Task goal: Repeat exactly the stretch of lines that starts with the one containing "[0.91-1.82s]" and ends with the last line of the material. Leave out pictures.

The records:
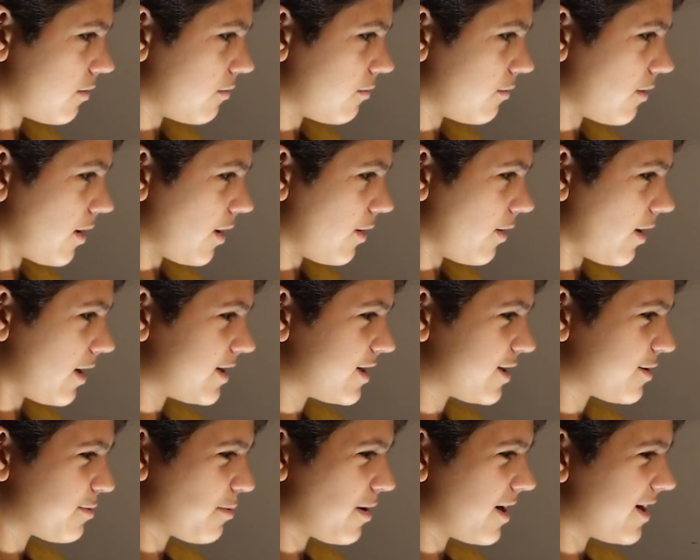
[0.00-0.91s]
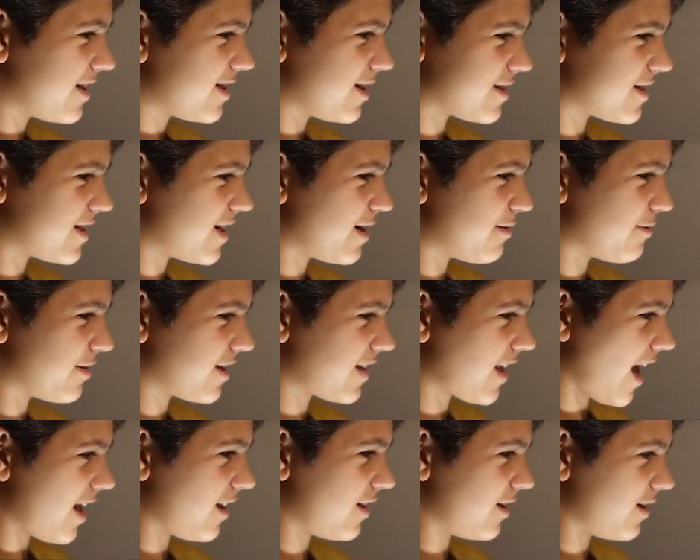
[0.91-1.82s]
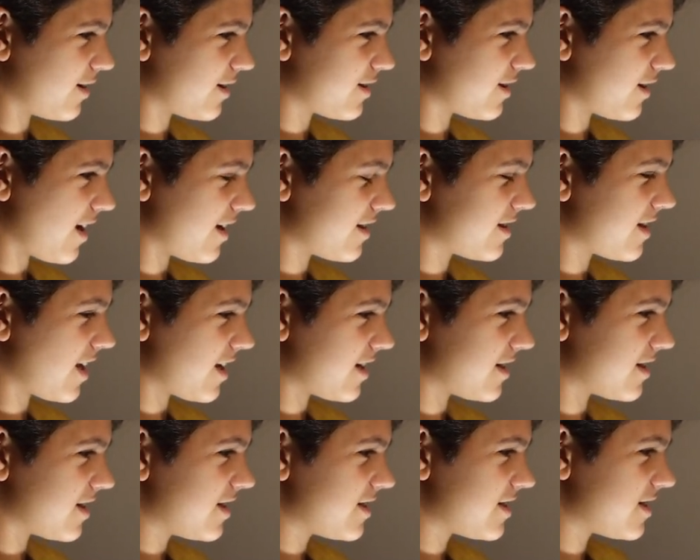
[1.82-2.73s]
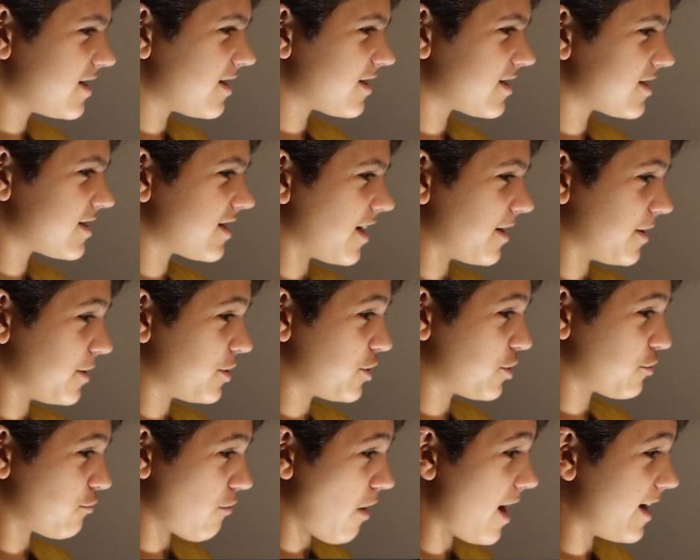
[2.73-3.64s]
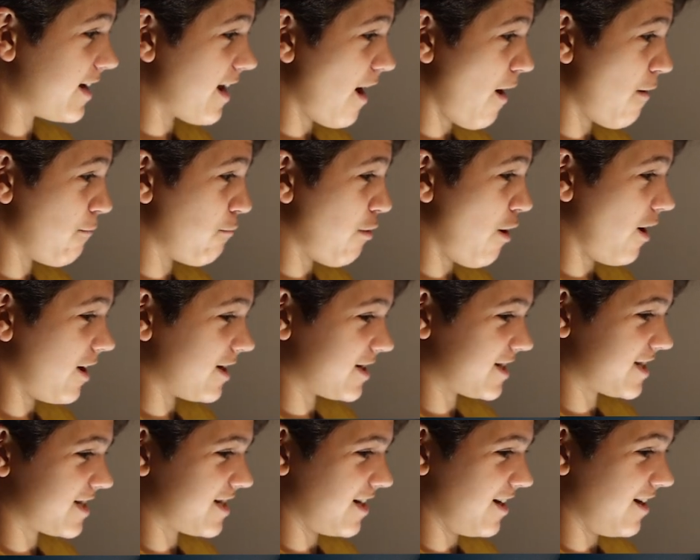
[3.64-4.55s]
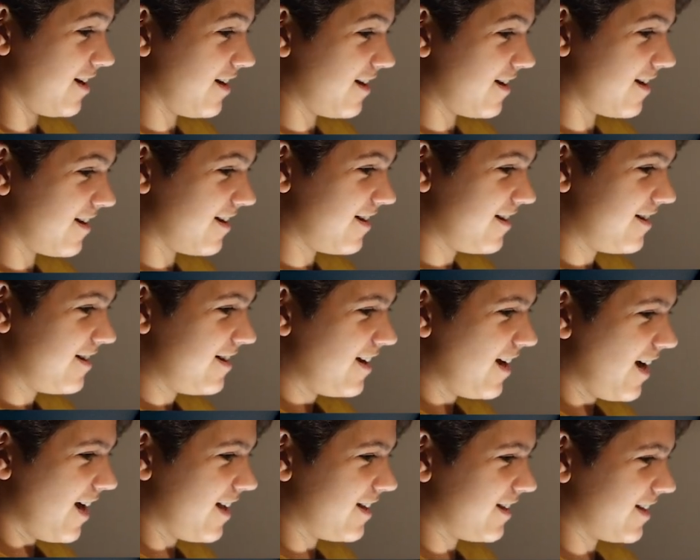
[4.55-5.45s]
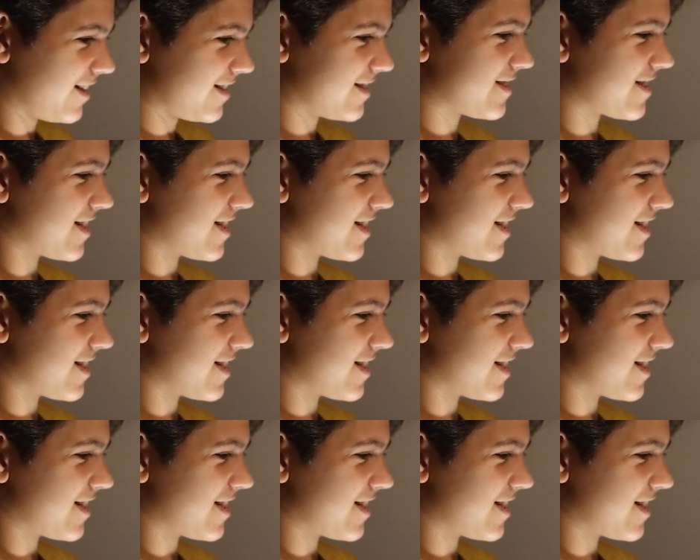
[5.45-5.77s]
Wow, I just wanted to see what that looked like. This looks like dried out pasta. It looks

Result for this task:
[0.91-1.82s]
[1.82-2.73s]
[2.73-3.64s]
[3.64-4.55s]
[4.55-5.45s]
[5.45-5.77s]
Wow, I just wanted to see what that looked like. This looks like dried out pasta. It looks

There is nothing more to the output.